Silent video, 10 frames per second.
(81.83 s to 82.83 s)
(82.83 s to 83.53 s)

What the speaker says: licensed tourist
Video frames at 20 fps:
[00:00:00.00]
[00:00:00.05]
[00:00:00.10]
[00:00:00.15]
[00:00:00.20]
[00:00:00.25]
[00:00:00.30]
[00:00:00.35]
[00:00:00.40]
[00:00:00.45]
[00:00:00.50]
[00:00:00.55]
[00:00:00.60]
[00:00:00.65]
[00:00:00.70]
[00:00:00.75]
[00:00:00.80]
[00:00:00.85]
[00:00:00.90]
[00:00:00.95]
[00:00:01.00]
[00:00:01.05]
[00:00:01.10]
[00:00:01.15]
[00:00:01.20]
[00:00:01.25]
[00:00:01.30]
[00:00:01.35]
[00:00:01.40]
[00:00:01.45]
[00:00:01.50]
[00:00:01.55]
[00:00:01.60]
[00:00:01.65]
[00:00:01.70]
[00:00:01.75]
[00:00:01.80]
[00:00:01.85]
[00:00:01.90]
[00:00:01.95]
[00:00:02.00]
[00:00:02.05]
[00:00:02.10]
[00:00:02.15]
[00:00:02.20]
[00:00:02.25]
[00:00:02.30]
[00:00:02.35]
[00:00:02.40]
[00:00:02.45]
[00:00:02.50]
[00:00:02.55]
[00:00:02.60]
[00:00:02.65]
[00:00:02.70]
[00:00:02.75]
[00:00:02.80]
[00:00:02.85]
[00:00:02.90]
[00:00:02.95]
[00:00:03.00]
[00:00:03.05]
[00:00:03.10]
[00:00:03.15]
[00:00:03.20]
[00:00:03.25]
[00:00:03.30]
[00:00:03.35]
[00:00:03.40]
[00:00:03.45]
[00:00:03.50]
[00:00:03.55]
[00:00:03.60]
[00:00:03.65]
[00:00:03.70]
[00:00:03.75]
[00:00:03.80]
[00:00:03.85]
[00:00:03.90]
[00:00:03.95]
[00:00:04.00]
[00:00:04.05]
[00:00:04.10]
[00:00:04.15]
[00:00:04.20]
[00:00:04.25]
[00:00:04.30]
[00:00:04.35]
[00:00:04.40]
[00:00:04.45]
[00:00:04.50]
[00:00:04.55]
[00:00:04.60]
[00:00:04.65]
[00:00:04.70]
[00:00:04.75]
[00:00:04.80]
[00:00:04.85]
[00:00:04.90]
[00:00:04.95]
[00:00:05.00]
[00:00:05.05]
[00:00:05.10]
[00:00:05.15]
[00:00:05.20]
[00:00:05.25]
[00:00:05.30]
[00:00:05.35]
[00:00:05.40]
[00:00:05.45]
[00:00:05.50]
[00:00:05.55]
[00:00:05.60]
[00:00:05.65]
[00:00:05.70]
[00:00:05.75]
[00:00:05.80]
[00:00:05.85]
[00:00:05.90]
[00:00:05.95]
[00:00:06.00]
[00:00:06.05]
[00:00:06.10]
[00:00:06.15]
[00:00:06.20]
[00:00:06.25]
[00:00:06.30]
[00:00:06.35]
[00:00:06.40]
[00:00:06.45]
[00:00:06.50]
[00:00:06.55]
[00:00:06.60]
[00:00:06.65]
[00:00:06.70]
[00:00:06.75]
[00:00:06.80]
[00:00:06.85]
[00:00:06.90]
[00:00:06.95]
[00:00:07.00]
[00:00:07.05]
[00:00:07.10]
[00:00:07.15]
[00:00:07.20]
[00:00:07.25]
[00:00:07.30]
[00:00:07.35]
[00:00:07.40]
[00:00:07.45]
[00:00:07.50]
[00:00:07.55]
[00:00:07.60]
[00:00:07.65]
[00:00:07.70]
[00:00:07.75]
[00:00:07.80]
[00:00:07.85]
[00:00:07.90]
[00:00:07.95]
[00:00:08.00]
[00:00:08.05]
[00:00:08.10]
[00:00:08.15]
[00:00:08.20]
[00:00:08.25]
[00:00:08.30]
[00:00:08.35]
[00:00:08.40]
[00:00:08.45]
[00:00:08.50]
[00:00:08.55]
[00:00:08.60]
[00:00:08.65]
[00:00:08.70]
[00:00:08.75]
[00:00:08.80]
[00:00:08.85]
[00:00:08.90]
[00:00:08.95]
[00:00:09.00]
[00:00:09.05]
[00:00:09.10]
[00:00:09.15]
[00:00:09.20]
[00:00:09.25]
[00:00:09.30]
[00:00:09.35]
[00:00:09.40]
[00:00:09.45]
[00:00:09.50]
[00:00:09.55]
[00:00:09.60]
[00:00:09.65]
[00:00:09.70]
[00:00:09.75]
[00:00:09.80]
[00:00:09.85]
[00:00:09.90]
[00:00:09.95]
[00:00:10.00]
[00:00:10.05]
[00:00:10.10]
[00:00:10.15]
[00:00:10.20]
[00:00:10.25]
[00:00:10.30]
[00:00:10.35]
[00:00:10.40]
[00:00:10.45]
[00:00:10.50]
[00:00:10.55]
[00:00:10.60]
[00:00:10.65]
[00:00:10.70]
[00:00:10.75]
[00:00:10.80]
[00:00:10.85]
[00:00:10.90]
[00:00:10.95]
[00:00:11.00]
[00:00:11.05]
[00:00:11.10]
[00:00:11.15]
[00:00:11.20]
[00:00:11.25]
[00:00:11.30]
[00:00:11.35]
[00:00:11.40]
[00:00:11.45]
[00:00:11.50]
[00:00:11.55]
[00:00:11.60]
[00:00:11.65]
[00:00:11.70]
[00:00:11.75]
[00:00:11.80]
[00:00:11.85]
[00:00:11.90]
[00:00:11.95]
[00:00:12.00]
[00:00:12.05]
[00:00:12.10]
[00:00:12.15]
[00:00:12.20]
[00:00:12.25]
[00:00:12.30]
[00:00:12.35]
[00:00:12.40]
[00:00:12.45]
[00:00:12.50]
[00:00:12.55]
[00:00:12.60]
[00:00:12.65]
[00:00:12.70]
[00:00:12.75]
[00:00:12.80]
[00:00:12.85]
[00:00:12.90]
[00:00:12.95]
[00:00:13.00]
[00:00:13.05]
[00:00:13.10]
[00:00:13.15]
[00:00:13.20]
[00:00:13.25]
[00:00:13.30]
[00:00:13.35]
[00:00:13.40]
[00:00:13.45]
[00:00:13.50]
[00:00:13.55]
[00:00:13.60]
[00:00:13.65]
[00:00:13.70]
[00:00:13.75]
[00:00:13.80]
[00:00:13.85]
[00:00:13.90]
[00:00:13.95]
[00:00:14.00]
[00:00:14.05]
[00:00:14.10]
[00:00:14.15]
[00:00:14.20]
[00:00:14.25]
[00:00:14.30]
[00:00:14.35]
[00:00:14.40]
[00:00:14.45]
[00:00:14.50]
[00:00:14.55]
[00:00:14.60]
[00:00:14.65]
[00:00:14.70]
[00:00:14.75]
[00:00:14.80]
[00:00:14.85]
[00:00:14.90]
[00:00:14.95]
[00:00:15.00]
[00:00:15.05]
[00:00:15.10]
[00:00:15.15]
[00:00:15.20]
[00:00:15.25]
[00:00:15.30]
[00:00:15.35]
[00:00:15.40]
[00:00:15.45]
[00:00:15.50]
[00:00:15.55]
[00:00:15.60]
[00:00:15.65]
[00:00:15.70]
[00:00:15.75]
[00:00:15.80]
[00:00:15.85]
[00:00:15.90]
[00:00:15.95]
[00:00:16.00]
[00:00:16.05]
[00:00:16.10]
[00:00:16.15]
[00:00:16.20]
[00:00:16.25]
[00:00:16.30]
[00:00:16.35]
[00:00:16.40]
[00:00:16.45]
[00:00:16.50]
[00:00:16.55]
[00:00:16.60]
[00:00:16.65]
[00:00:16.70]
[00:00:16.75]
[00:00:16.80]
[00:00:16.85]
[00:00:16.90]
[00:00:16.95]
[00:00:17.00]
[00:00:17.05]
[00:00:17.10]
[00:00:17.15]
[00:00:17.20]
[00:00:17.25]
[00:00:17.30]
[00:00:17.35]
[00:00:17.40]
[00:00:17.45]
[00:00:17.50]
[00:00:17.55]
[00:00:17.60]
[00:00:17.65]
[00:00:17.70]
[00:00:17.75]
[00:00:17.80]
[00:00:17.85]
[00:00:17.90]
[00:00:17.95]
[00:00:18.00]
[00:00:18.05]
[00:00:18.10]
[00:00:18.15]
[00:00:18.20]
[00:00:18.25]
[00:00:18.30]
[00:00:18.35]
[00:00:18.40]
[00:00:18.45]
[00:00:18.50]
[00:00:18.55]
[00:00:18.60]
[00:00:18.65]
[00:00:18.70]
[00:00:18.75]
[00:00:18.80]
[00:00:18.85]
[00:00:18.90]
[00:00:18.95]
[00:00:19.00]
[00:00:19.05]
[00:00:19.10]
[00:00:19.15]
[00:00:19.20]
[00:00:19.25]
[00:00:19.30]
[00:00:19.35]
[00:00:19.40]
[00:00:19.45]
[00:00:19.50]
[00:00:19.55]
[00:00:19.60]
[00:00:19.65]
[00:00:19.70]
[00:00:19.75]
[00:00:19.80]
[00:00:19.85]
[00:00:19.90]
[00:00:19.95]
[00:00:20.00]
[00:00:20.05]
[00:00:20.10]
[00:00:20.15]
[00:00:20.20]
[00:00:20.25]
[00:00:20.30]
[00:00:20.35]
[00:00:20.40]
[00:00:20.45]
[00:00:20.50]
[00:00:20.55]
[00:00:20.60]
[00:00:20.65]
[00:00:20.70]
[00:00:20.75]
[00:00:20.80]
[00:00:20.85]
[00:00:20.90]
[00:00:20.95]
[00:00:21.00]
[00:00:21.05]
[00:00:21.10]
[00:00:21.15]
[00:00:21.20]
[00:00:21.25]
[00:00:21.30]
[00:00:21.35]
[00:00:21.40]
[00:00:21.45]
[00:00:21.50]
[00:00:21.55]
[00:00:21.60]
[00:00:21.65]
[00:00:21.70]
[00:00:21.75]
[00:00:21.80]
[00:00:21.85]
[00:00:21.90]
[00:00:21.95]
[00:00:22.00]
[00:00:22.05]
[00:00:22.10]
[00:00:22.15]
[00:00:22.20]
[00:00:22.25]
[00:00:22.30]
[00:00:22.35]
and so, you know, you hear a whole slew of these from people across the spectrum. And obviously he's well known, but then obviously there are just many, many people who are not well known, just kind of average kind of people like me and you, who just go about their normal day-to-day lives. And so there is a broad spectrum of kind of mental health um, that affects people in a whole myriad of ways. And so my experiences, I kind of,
----
## Task statement
For the material above, reproduce exactly the lines from the line with "[00:00:00.00]" to the line with "[00:00:07.80]", inclusive, and exclude all others.

## Your response
[00:00:00.00]
[00:00:00.05]
[00:00:00.10]
[00:00:00.15]
[00:00:00.20]
[00:00:00.25]
[00:00:00.30]
[00:00:00.35]
[00:00:00.40]
[00:00:00.45]
[00:00:00.50]
[00:00:00.55]
[00:00:00.60]
[00:00:00.65]
[00:00:00.70]
[00:00:00.75]
[00:00:00.80]
[00:00:00.85]
[00:00:00.90]
[00:00:00.95]
[00:00:01.00]
[00:00:01.05]
[00:00:01.10]
[00:00:01.15]
[00:00:01.20]
[00:00:01.25]
[00:00:01.30]
[00:00:01.35]
[00:00:01.40]
[00:00:01.45]
[00:00:01.50]
[00:00:01.55]
[00:00:01.60]
[00:00:01.65]
[00:00:01.70]
[00:00:01.75]
[00:00:01.80]
[00:00:01.85]
[00:00:01.90]
[00:00:01.95]
[00:00:02.00]
[00:00:02.05]
[00:00:02.10]
[00:00:02.15]
[00:00:02.20]
[00:00:02.25]
[00:00:02.30]
[00:00:02.35]
[00:00:02.40]
[00:00:02.45]
[00:00:02.50]
[00:00:02.55]
[00:00:02.60]
[00:00:02.65]
[00:00:02.70]
[00:00:02.75]
[00:00:02.80]
[00:00:02.85]
[00:00:02.90]
[00:00:02.95]
[00:00:03.00]
[00:00:03.05]
[00:00:03.10]
[00:00:03.15]
[00:00:03.20]
[00:00:03.25]
[00:00:03.30]
[00:00:03.35]
[00:00:03.40]
[00:00:03.45]
[00:00:03.50]
[00:00:03.55]
[00:00:03.60]
[00:00:03.65]
[00:00:03.70]
[00:00:03.75]
[00:00:03.80]
[00:00:03.85]
[00:00:03.90]
[00:00:03.95]
[00:00:04.00]
[00:00:04.05]
[00:00:04.10]
[00:00:04.15]
[00:00:04.20]
[00:00:04.25]
[00:00:04.30]
[00:00:04.35]
[00:00:04.40]
[00:00:04.45]
[00:00:04.50]
[00:00:04.55]
[00:00:04.60]
[00:00:04.65]
[00:00:04.70]
[00:00:04.75]
[00:00:04.80]
[00:00:04.85]
[00:00:04.90]
[00:00:04.95]
[00:00:05.00]
[00:00:05.05]
[00:00:05.10]
[00:00:05.15]
[00:00:05.20]
[00:00:05.25]
[00:00:05.30]
[00:00:05.35]
[00:00:05.40]
[00:00:05.45]
[00:00:05.50]
[00:00:05.55]
[00:00:05.60]
[00:00:05.65]
[00:00:05.70]
[00:00:05.75]
[00:00:05.80]
[00:00:05.85]
[00:00:05.90]
[00:00:05.95]
[00:00:06.00]
[00:00:06.05]
[00:00:06.10]
[00:00:06.15]
[00:00:06.20]
[00:00:06.25]
[00:00:06.30]
[00:00:06.35]
[00:00:06.40]
[00:00:06.45]
[00:00:06.50]
[00:00:06.55]
[00:00:06.60]
[00:00:06.65]
[00:00:06.70]
[00:00:06.75]
[00:00:06.80]
[00:00:06.85]
[00:00:06.90]
[00:00:06.95]
[00:00:07.00]
[00:00:07.05]
[00:00:07.10]
[00:00:07.15]
[00:00:07.20]
[00:00:07.25]
[00:00:07.30]
[00:00:07.35]
[00:00:07.40]
[00:00:07.45]
[00:00:07.50]
[00:00:07.55]
[00:00:07.60]
[00:00:07.65]
[00:00:07.70]
[00:00:07.75]
[00:00:07.80]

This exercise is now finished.